Un terrible secret a refait surface après près de vingt ans d’énigme. Le mari d'Hakima Boukerouis, dont le cadavre avait été découvert en 2005 dans un bidon en Moselle, a récemment avoué l'avoir tuée, ainsi que son fils. Cette confession a été annoncée par David Touvet, procureur de Metz, le mardi 23 juin.
Le corps d’une femme, identifié pour la première fois en 2025 grâce aux avancées de la technologie ADN, était resté sans nom depuis sa découverte en janvier 2005, près d’une route de Moselle. Les enquêtes menées à cette époque n’avaient pu établir son identité, mais les progrès récents ont permis aux enquêteurs de retracer son histoire jusqu'à son mari, maintenant âgé de 78 ans.

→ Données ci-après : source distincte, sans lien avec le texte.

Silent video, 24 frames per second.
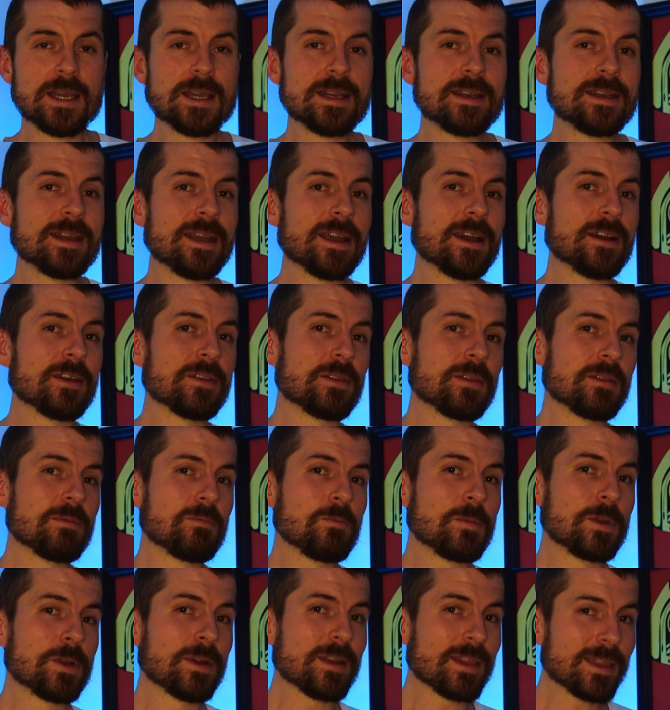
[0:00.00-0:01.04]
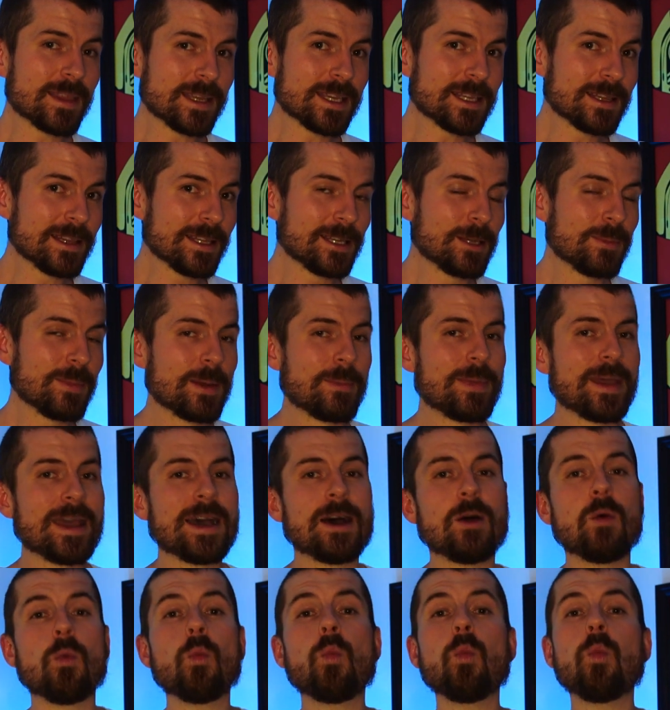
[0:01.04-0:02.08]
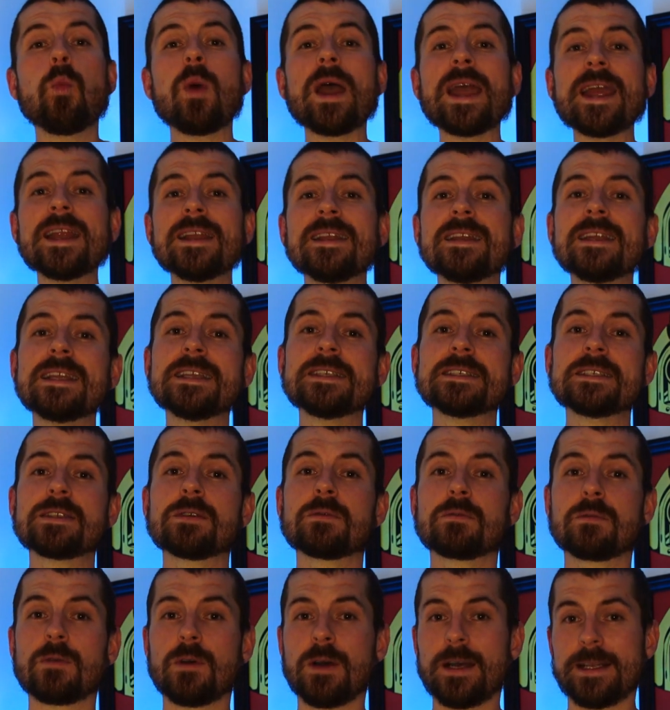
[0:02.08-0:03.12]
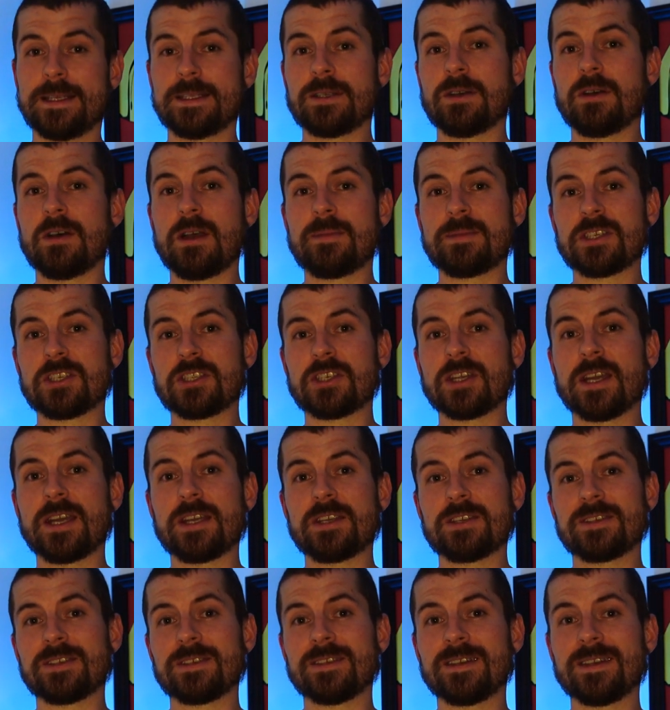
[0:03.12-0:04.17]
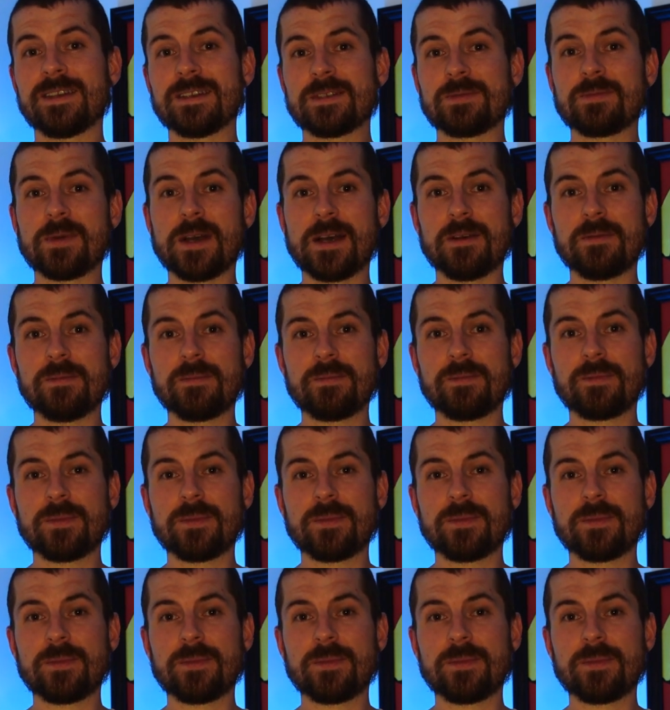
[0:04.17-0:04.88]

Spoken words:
Now, we've got to think a little bit about when is the right time to change it as well.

Appréhendé en juin 2025, le suspect a été mis sous garde à vue où il a avoué avoir tué Hakima Boukerouis à la suite d’un désaccord survenu en 2004. À sa grande horreur, il a également déclaré avoir assassiné son propre fils dans le cadre de cette tragédie familiale, selon les informations livrées par le procureur.
La révélation a conduit à l’arrestation d’une nièce du suspect, mise en cause pour son implication, qui fait face à des accusations de complicité au meurtre et a été placée sous contrôle judiciaire.

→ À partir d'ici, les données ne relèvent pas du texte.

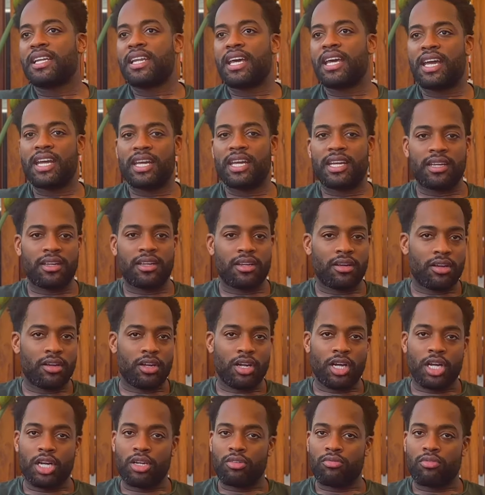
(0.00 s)
hey,
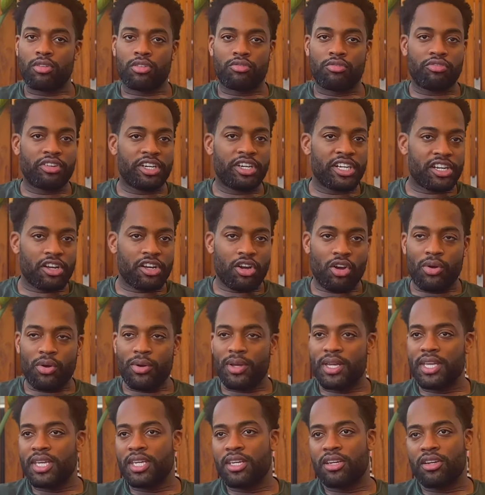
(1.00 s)
Rodrygo,
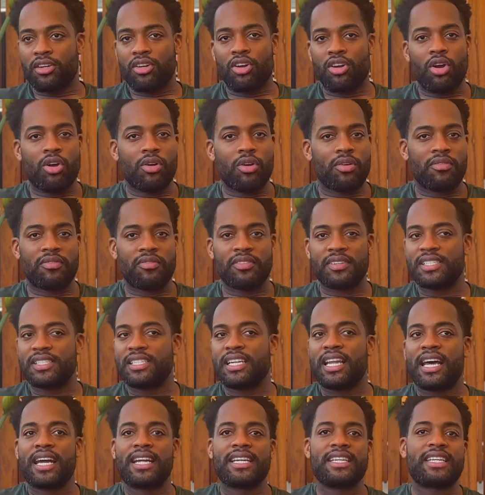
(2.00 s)
he could go if it's
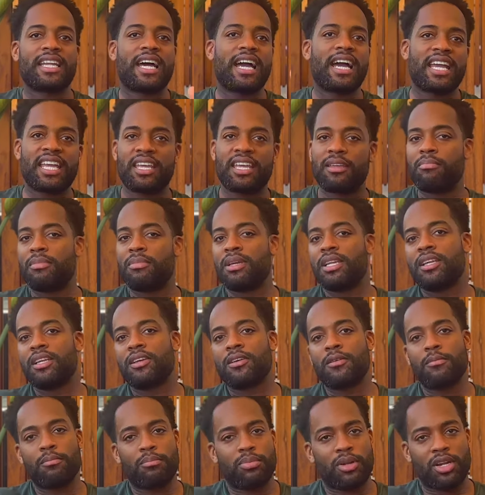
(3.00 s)
like 90
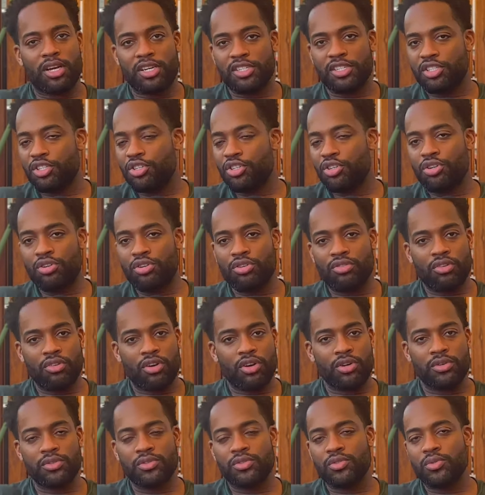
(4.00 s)
million plus
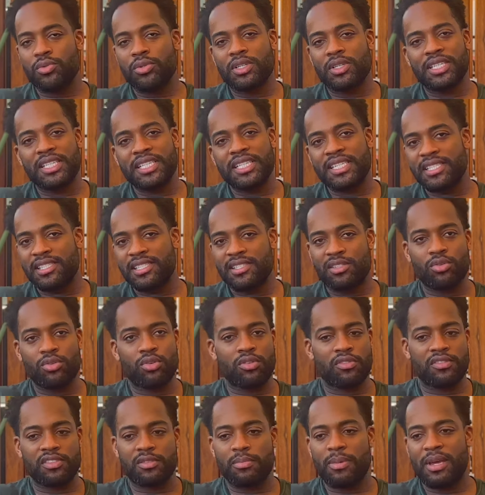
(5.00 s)
euros, all of these sort
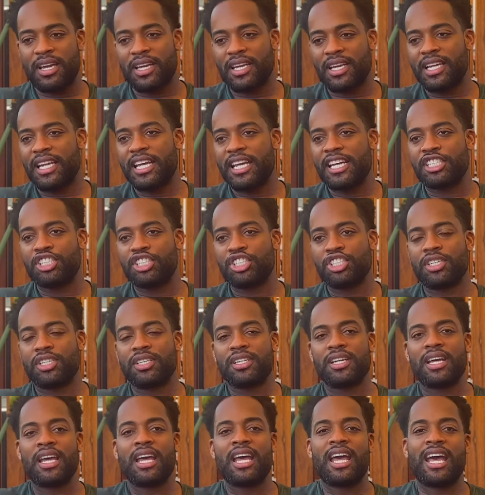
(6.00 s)
of speculation.
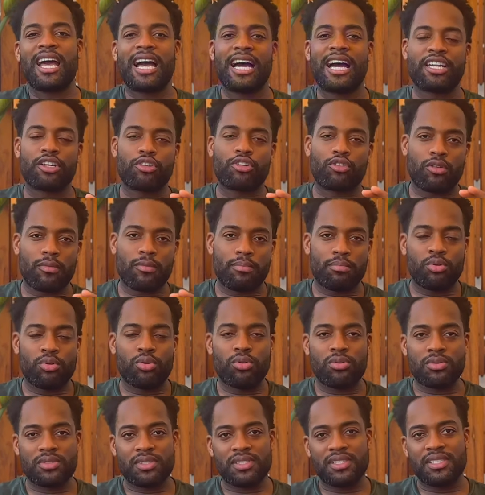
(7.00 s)
And the
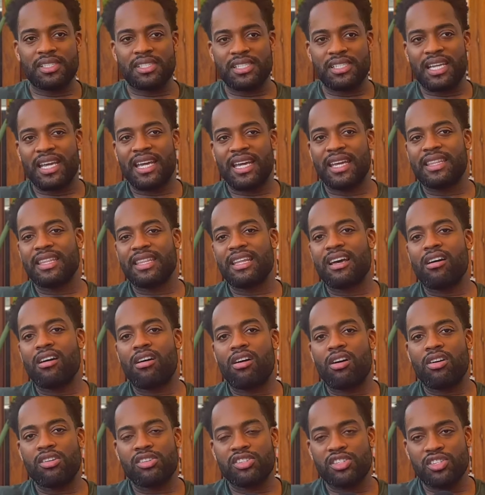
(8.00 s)
reports are saying that
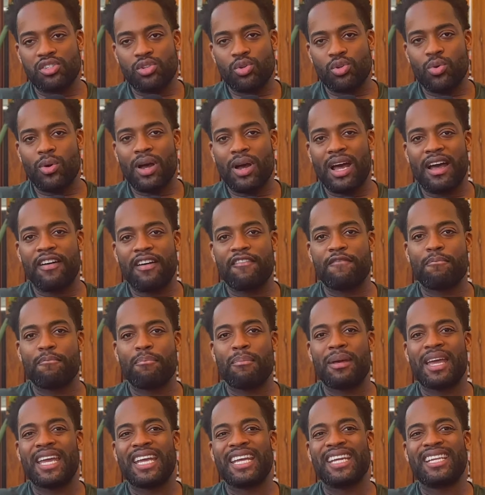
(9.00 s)
Arsenal have
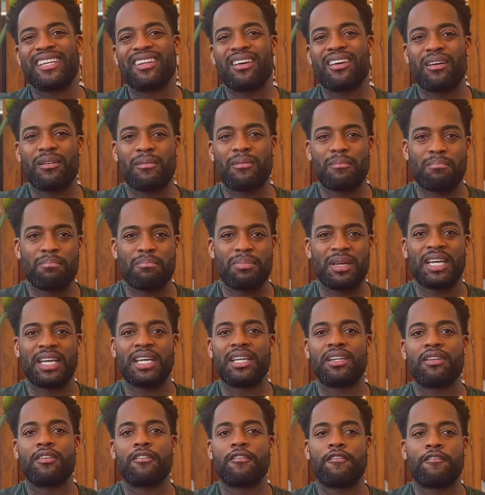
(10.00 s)
made a
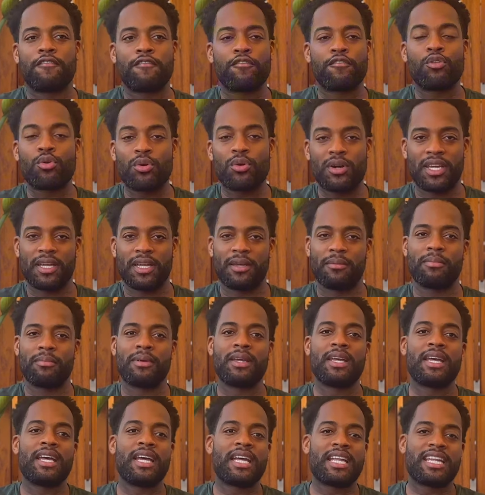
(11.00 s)
bid for him.
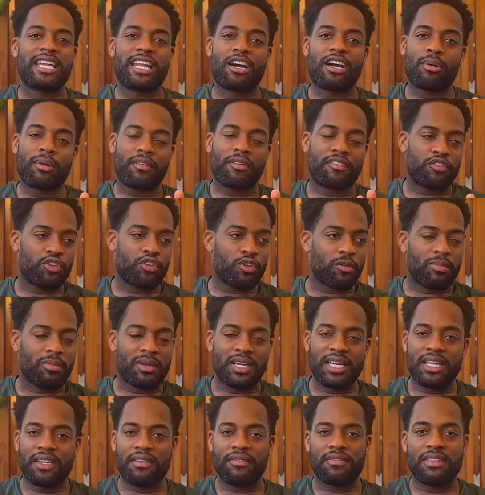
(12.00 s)
Now, if you
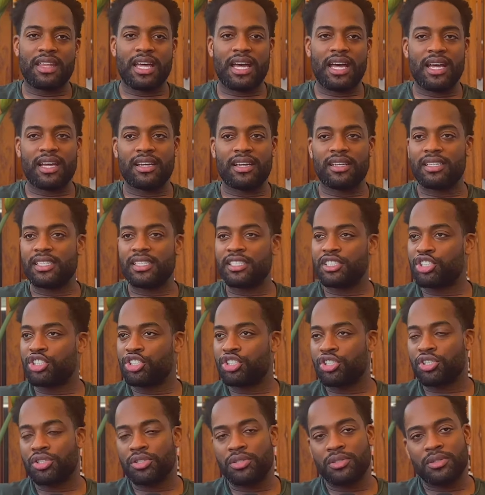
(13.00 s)
believe that is
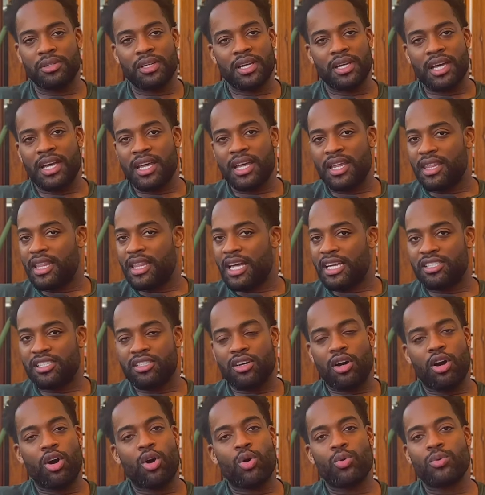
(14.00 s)
true, that's a
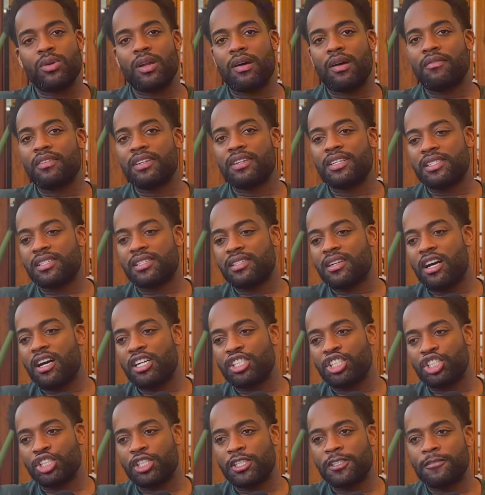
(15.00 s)
whole nother
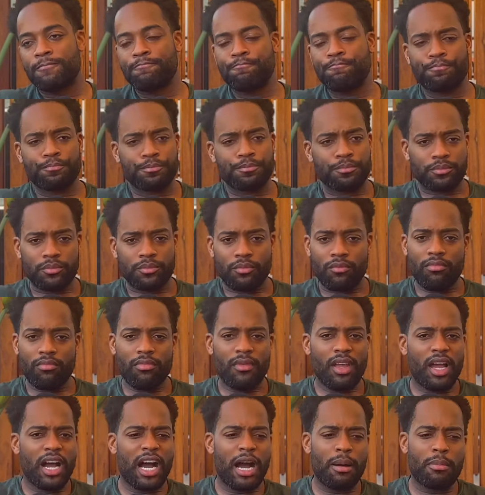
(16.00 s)
discussion.
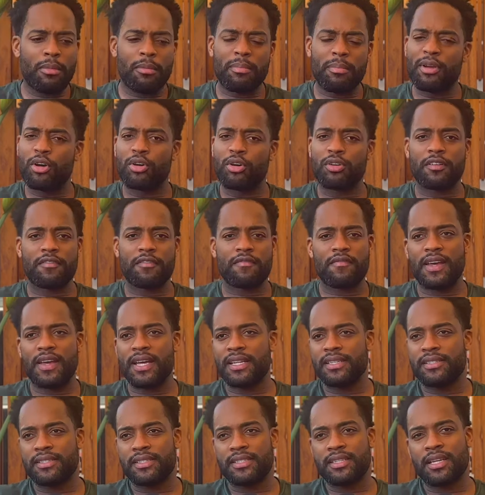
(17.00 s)
I'm a bit on the
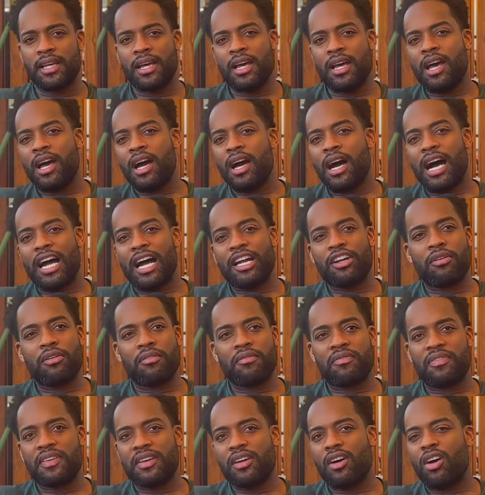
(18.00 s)
fence. I don't
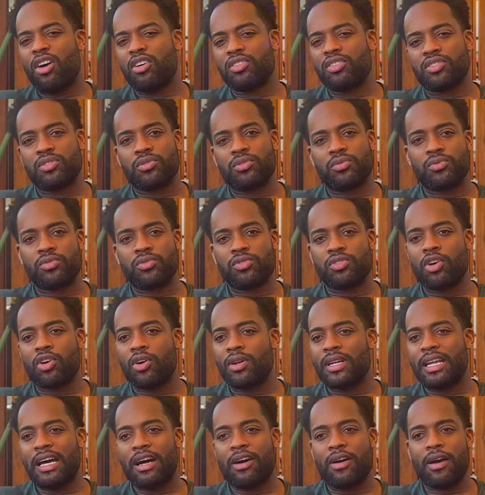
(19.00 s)
think Arsenal's
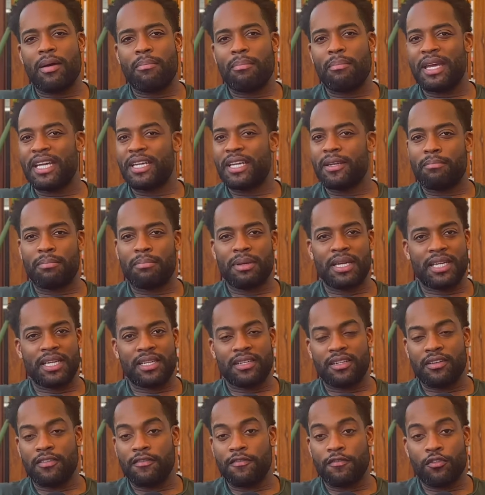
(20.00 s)
gone out and made a
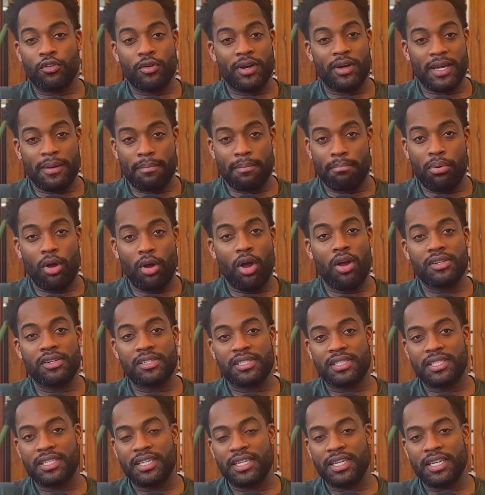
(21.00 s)
bid for him
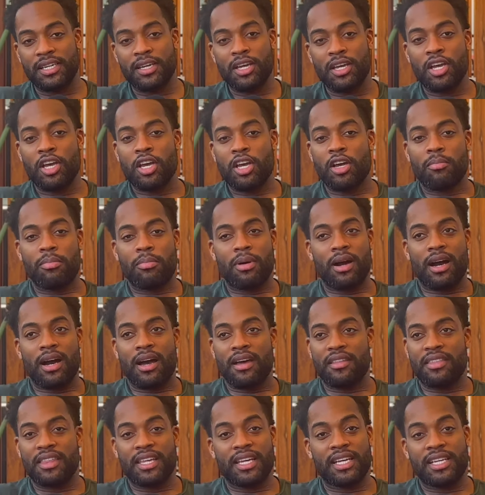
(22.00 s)
personally, but I
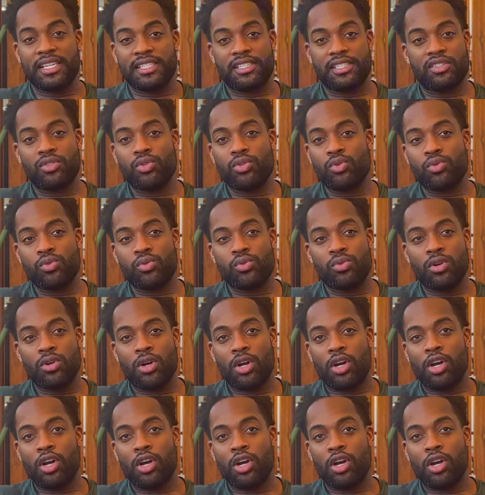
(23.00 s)
think it's still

Le corps d'Hakima avait été retrouvé le 7 janvier 2005, caché dans un récupérateur d'eau de pluie, soigneusement dissimulé dans des sacs-poubelles et retenu par des cordelettes. Les policiers avaient déjà observé le même bidon flottant sur la Sarre Rouge quelques mois plus tôt, en octobre 2004.

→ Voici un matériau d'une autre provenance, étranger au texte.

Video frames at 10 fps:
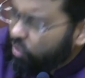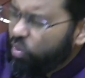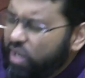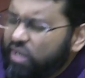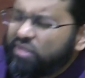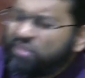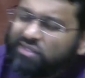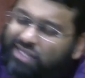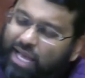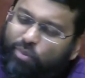what a
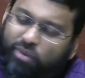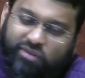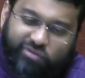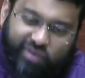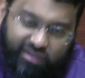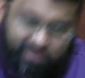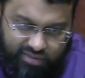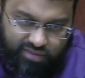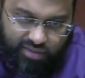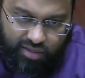slap on the face.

Cette affaire soulève des questions sur les circonstances entourant ces tragédies familiales, un mystère longtemps enfoui qui a enfin trouvé une issue. Les experts s’interrogent sur l’impact psychologique et social de tels drames au sein des familles, comme l'a souligné une analyse récente dans le *Journal du dimanche*. Les conséquences d’une telle violence familiale posent un défi majeur pour la société.
Les détails sur cette affaire continueront d'émerger dans les prochaines semaines.